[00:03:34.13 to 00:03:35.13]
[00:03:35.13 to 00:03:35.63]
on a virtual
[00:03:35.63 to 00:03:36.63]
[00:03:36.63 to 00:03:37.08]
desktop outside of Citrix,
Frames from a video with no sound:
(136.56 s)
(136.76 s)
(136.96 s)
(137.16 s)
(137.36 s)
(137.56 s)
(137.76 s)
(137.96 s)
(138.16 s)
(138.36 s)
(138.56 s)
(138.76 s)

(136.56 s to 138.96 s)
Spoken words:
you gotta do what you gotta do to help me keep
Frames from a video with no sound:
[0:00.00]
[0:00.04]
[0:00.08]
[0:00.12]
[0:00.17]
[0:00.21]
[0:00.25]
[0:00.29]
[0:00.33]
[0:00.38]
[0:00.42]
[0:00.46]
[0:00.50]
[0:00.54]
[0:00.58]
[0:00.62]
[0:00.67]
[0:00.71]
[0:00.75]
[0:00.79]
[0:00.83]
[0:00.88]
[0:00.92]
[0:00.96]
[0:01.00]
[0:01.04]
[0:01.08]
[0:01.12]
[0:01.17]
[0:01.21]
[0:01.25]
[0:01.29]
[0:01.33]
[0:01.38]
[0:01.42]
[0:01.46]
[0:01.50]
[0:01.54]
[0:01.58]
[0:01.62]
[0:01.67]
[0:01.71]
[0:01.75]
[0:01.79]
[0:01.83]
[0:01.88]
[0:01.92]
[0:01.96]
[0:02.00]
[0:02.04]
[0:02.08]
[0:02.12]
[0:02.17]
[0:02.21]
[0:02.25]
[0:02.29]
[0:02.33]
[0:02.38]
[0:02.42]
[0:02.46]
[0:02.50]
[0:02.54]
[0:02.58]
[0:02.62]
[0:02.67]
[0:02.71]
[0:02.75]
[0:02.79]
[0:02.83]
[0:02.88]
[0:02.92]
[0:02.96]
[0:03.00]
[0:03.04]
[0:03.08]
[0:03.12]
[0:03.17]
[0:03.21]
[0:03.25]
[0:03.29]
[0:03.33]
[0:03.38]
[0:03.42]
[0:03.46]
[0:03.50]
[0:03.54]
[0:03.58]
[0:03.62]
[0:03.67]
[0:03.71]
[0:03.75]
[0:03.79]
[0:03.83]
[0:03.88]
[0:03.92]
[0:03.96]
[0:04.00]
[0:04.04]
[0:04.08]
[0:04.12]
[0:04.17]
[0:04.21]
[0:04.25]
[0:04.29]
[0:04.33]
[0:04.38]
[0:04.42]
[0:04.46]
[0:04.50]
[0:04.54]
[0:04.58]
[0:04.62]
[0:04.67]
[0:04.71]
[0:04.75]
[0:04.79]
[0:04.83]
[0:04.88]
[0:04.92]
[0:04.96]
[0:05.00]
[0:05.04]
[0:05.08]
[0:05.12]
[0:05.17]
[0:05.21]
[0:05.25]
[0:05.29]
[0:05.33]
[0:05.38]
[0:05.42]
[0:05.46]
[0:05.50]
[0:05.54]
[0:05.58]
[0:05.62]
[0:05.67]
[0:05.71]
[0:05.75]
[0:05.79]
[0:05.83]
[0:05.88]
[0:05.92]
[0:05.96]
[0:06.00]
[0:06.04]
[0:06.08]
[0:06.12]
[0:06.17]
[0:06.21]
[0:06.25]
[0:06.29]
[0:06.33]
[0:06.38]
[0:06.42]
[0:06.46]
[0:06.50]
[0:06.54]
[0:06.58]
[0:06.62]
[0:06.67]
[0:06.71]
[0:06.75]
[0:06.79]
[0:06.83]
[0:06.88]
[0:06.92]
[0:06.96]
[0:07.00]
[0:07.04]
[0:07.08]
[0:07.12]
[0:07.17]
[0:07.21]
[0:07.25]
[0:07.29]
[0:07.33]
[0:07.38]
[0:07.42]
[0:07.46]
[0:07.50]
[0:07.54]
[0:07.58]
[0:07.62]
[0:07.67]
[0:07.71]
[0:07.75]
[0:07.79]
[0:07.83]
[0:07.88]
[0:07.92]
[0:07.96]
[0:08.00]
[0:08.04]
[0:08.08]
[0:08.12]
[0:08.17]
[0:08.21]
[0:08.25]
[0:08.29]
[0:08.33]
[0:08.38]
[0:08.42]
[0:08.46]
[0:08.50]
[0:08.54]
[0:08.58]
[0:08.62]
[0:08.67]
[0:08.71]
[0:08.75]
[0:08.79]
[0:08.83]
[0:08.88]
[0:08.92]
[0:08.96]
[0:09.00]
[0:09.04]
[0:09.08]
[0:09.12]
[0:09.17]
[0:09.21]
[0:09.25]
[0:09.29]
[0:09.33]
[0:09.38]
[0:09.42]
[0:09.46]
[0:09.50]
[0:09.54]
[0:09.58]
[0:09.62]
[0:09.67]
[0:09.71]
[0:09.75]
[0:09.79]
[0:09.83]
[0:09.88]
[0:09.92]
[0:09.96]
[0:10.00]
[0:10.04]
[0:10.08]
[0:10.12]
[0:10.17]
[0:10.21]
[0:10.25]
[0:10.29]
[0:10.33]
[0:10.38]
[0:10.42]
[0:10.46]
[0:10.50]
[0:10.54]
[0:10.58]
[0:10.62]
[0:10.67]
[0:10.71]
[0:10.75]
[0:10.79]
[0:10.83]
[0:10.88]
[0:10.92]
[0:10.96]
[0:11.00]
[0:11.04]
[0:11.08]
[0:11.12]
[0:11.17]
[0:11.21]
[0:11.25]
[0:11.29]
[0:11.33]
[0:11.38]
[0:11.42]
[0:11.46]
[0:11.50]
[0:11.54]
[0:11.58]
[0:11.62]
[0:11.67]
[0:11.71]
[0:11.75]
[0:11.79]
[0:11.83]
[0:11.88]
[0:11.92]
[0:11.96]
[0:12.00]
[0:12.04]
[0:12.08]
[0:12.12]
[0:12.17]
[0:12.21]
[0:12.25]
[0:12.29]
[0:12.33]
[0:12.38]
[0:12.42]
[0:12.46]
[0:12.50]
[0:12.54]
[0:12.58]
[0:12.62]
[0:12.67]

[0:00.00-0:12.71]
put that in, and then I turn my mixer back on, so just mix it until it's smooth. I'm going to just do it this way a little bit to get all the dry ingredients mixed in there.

---*---

WHAT YOU SHOULD DO: Copy all of the data above, character for character.

ANSWER TO THE PROBLEM:
[00:03:34.13 to 00:03:35.13]
[00:03:35.13 to 00:03:35.63]
on a virtual
[00:03:35.63 to 00:03:36.63]
[00:03:36.63 to 00:03:37.08]
desktop outside of Citrix,
Frames from a video with no sound:
(136.56 s)
(136.76 s)
(136.96 s)
(137.16 s)
(137.36 s)
(137.56 s)
(137.76 s)
(137.96 s)
(138.16 s)
(138.36 s)
(138.56 s)
(138.76 s)

(136.56 s to 138.96 s)
Spoken words:
you gotta do what you gotta do to help me keep
Frames from a video with no sound:
[0:00.00]
[0:00.04]
[0:00.08]
[0:00.12]
[0:00.17]
[0:00.21]
[0:00.25]
[0:00.29]
[0:00.33]
[0:00.38]
[0:00.42]
[0:00.46]
[0:00.50]
[0:00.54]
[0:00.58]
[0:00.62]
[0:00.67]
[0:00.71]
[0:00.75]
[0:00.79]
[0:00.83]
[0:00.88]
[0:00.92]
[0:00.96]
[0:01.00]
[0:01.04]
[0:01.08]
[0:01.12]
[0:01.17]
[0:01.21]
[0:01.25]
[0:01.29]
[0:01.33]
[0:01.38]
[0:01.42]
[0:01.46]
[0:01.50]
[0:01.54]
[0:01.58]
[0:01.62]
[0:01.67]
[0:01.71]
[0:01.75]
[0:01.79]
[0:01.83]
[0:01.88]
[0:01.92]
[0:01.96]
[0:02.00]
[0:02.04]
[0:02.08]
[0:02.12]
[0:02.17]
[0:02.21]
[0:02.25]
[0:02.29]
[0:02.33]
[0:02.38]
[0:02.42]
[0:02.46]
[0:02.50]
[0:02.54]
[0:02.58]
[0:02.62]
[0:02.67]
[0:02.71]
[0:02.75]
[0:02.79]
[0:02.83]
[0:02.88]
[0:02.92]
[0:02.96]
[0:03.00]
[0:03.04]
[0:03.08]
[0:03.12]
[0:03.17]
[0:03.21]
[0:03.25]
[0:03.29]
[0:03.33]
[0:03.38]
[0:03.42]
[0:03.46]
[0:03.50]
[0:03.54]
[0:03.58]
[0:03.62]
[0:03.67]
[0:03.71]
[0:03.75]
[0:03.79]
[0:03.83]
[0:03.88]
[0:03.92]
[0:03.96]
[0:04.00]
[0:04.04]
[0:04.08]
[0:04.12]
[0:04.17]
[0:04.21]
[0:04.25]
[0:04.29]
[0:04.33]
[0:04.38]
[0:04.42]
[0:04.46]
[0:04.50]
[0:04.54]
[0:04.58]
[0:04.62]
[0:04.67]
[0:04.71]
[0:04.75]
[0:04.79]
[0:04.83]
[0:04.88]
[0:04.92]
[0:04.96]
[0:05.00]
[0:05.04]
[0:05.08]
[0:05.12]
[0:05.17]
[0:05.21]
[0:05.25]
[0:05.29]
[0:05.33]
[0:05.38]
[0:05.42]
[0:05.46]
[0:05.50]
[0:05.54]
[0:05.58]
[0:05.62]
[0:05.67]
[0:05.71]
[0:05.75]
[0:05.79]
[0:05.83]
[0:05.88]
[0:05.92]
[0:05.96]
[0:06.00]
[0:06.04]
[0:06.08]
[0:06.12]
[0:06.17]
[0:06.21]
[0:06.25]
[0:06.29]
[0:06.33]
[0:06.38]
[0:06.42]
[0:06.46]
[0:06.50]
[0:06.54]
[0:06.58]
[0:06.62]
[0:06.67]
[0:06.71]
[0:06.75]
[0:06.79]
[0:06.83]
[0:06.88]
[0:06.92]
[0:06.96]
[0:07.00]
[0:07.04]
[0:07.08]
[0:07.12]
[0:07.17]
[0:07.21]
[0:07.25]
[0:07.29]
[0:07.33]
[0:07.38]
[0:07.42]
[0:07.46]
[0:07.50]
[0:07.54]
[0:07.58]
[0:07.62]
[0:07.67]
[0:07.71]
[0:07.75]
[0:07.79]
[0:07.83]
[0:07.88]
[0:07.92]
[0:07.96]
[0:08.00]
[0:08.04]
[0:08.08]
[0:08.12]
[0:08.17]
[0:08.21]
[0:08.25]
[0:08.29]
[0:08.33]
[0:08.38]
[0:08.42]
[0:08.46]
[0:08.50]
[0:08.54]
[0:08.58]
[0:08.62]
[0:08.67]
[0:08.71]
[0:08.75]
[0:08.79]
[0:08.83]
[0:08.88]
[0:08.92]
[0:08.96]
[0:09.00]
[0:09.04]
[0:09.08]
[0:09.12]
[0:09.17]
[0:09.21]
[0:09.25]
[0:09.29]
[0:09.33]
[0:09.38]
[0:09.42]
[0:09.46]
[0:09.50]
[0:09.54]
[0:09.58]
[0:09.62]
[0:09.67]
[0:09.71]
[0:09.75]
[0:09.79]
[0:09.83]
[0:09.88]
[0:09.92]
[0:09.96]
[0:10.00]
[0:10.04]
[0:10.08]
[0:10.12]
[0:10.17]
[0:10.21]
[0:10.25]
[0:10.29]
[0:10.33]
[0:10.38]
[0:10.42]
[0:10.46]
[0:10.50]
[0:10.54]
[0:10.58]
[0:10.62]
[0:10.67]
[0:10.71]
[0:10.75]
[0:10.79]
[0:10.83]
[0:10.88]
[0:10.92]
[0:10.96]
[0:11.00]
[0:11.04]
[0:11.08]
[0:11.12]
[0:11.17]
[0:11.21]
[0:11.25]
[0:11.29]
[0:11.33]
[0:11.38]
[0:11.42]
[0:11.46]
[0:11.50]
[0:11.54]
[0:11.58]
[0:11.62]
[0:11.67]
[0:11.71]
[0:11.75]
[0:11.79]
[0:11.83]
[0:11.88]
[0:11.92]
[0:11.96]
[0:12.00]
[0:12.04]
[0:12.08]
[0:12.12]
[0:12.17]
[0:12.21]
[0:12.25]
[0:12.29]
[0:12.33]
[0:12.38]
[0:12.42]
[0:12.46]
[0:12.50]
[0:12.54]
[0:12.58]
[0:12.62]
[0:12.67]

[0:00.00-0:12.71]
put that in, and then I turn my mixer back on, so just mix it until it's smooth. I'm going to just do it this way a little bit to get all the dry ingredients mixed in there.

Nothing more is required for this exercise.